> **The data**
::::::::::

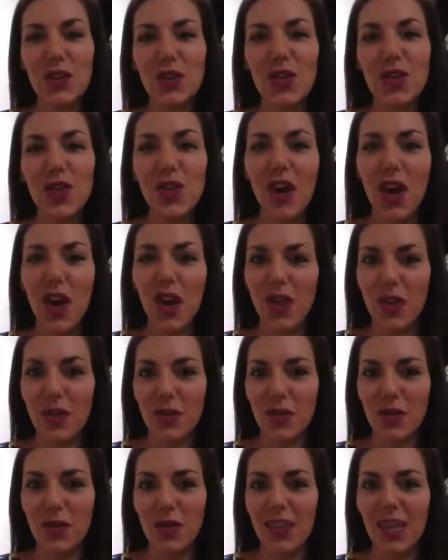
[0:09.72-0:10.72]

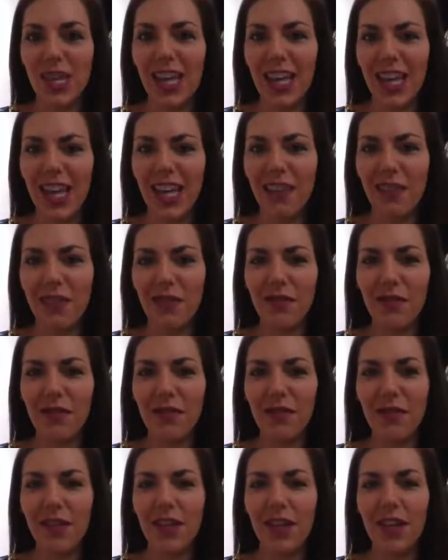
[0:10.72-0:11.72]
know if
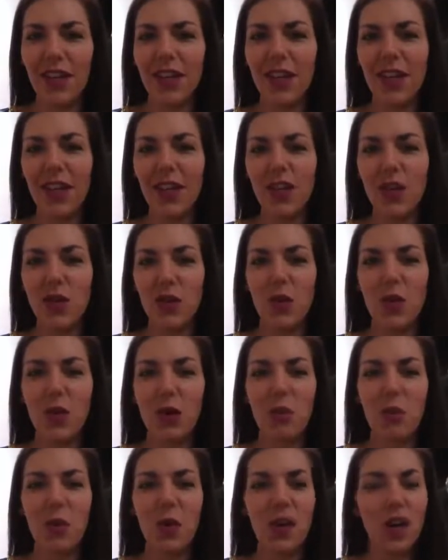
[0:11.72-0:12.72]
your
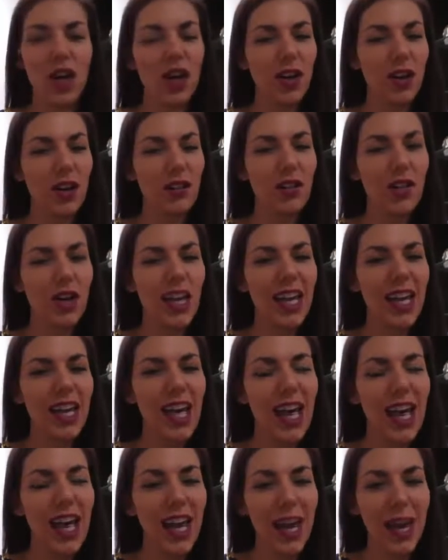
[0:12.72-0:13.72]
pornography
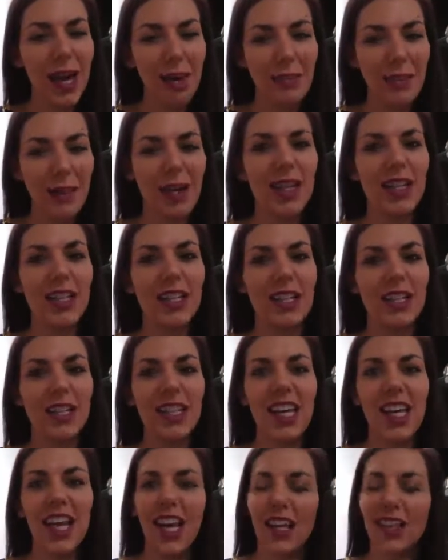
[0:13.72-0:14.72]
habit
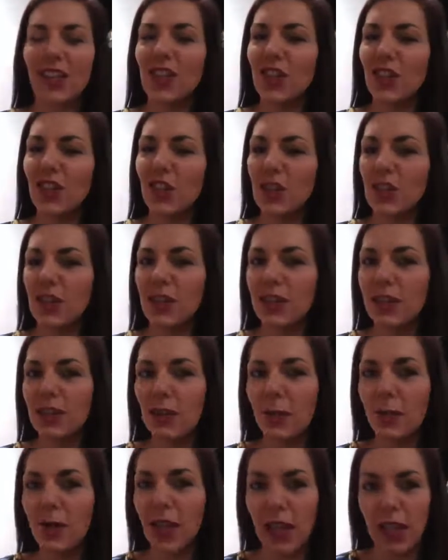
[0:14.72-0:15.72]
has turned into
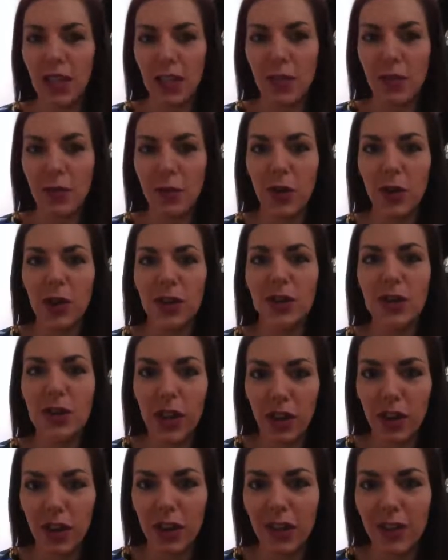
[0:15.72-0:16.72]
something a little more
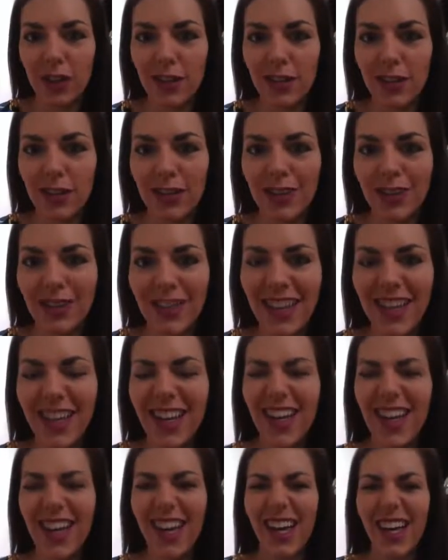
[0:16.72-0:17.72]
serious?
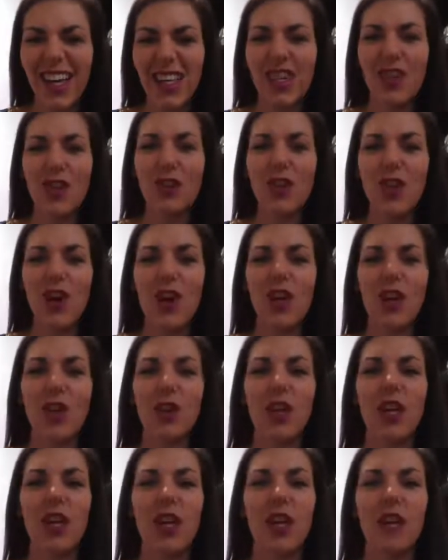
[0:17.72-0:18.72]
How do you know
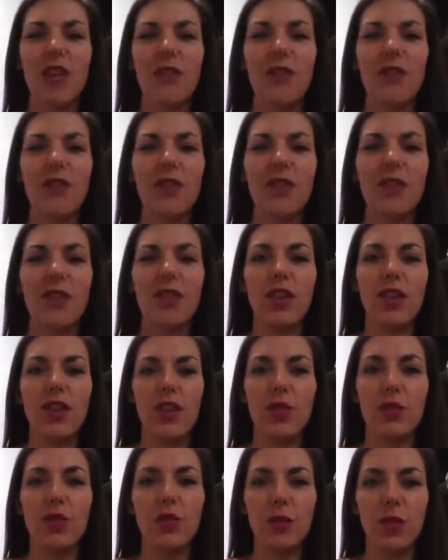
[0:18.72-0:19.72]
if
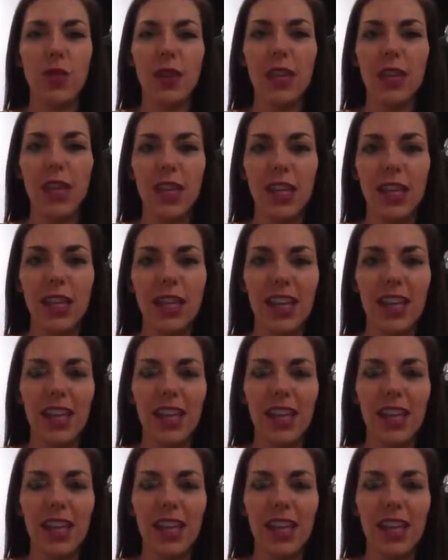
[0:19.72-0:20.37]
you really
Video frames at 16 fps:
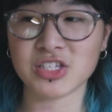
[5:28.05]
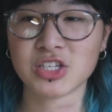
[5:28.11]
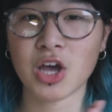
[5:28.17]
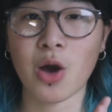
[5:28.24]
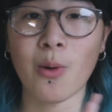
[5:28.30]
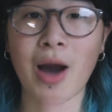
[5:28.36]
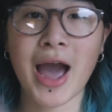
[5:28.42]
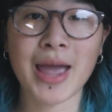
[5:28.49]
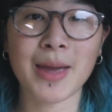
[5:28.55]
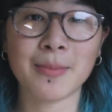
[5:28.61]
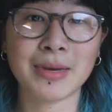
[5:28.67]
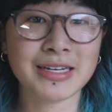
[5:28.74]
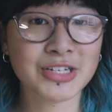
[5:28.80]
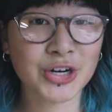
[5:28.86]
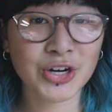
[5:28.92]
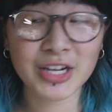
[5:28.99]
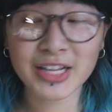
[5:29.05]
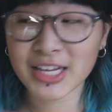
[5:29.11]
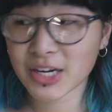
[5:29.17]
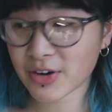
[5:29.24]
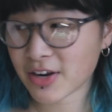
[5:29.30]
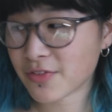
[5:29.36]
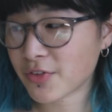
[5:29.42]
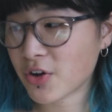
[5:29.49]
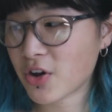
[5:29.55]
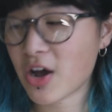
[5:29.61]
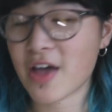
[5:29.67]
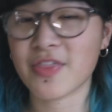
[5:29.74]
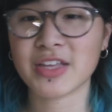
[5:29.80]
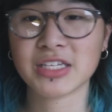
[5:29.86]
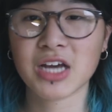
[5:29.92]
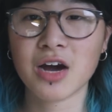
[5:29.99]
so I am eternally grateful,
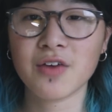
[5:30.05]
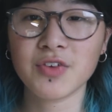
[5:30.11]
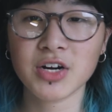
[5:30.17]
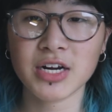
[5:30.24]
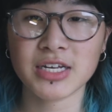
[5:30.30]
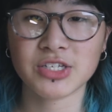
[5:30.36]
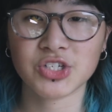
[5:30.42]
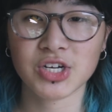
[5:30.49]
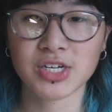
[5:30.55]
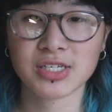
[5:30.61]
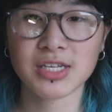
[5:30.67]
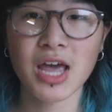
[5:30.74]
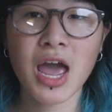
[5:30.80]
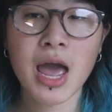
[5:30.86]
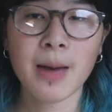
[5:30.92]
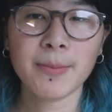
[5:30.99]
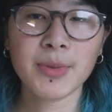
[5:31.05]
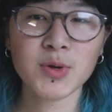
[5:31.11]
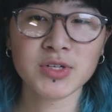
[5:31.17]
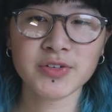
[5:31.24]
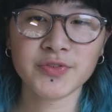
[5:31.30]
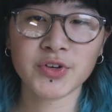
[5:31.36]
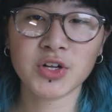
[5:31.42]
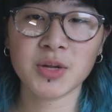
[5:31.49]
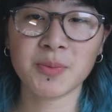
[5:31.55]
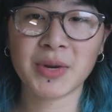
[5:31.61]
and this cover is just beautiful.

::::::::::

> **How to complete this task**
Pictures stay out; repeat all the rest of the records exactly.

> **Output below**
[0:09.72-0:10.72]

[0:10.72-0:11.72]
know if
[0:11.72-0:12.72]
your
[0:12.72-0:13.72]
pornography
[0:13.72-0:14.72]
habit
[0:14.72-0:15.72]
has turned into
[0:15.72-0:16.72]
something a little more
[0:16.72-0:17.72]
serious?
[0:17.72-0:18.72]
How do you know
[0:18.72-0:19.72]
if
[0:19.72-0:20.37]
you really
Video frames at 16 fps:
[5:28.05]
[5:28.11]
[5:28.17]
[5:28.24]
[5:28.30]
[5:28.36]
[5:28.42]
[5:28.49]
[5:28.55]
[5:28.61]
[5:28.67]
[5:28.74]
[5:28.80]
[5:28.86]
[5:28.92]
[5:28.99]
[5:29.05]
[5:29.11]
[5:29.17]
[5:29.24]
[5:29.30]
[5:29.36]
[5:29.42]
[5:29.49]
[5:29.55]
[5:29.61]
[5:29.67]
[5:29.74]
[5:29.80]
[5:29.86]
[5:29.92]
[5:29.99]
so I am eternally grateful,
[5:30.05]
[5:30.11]
[5:30.17]
[5:30.24]
[5:30.30]
[5:30.36]
[5:30.42]
[5:30.49]
[5:30.55]
[5:30.61]
[5:30.67]
[5:30.74]
[5:30.80]
[5:30.86]
[5:30.92]
[5:30.99]
[5:31.05]
[5:31.11]
[5:31.17]
[5:31.24]
[5:31.30]
[5:31.36]
[5:31.42]
[5:31.49]
[5:31.55]
[5:31.61]
and this cover is just beautiful.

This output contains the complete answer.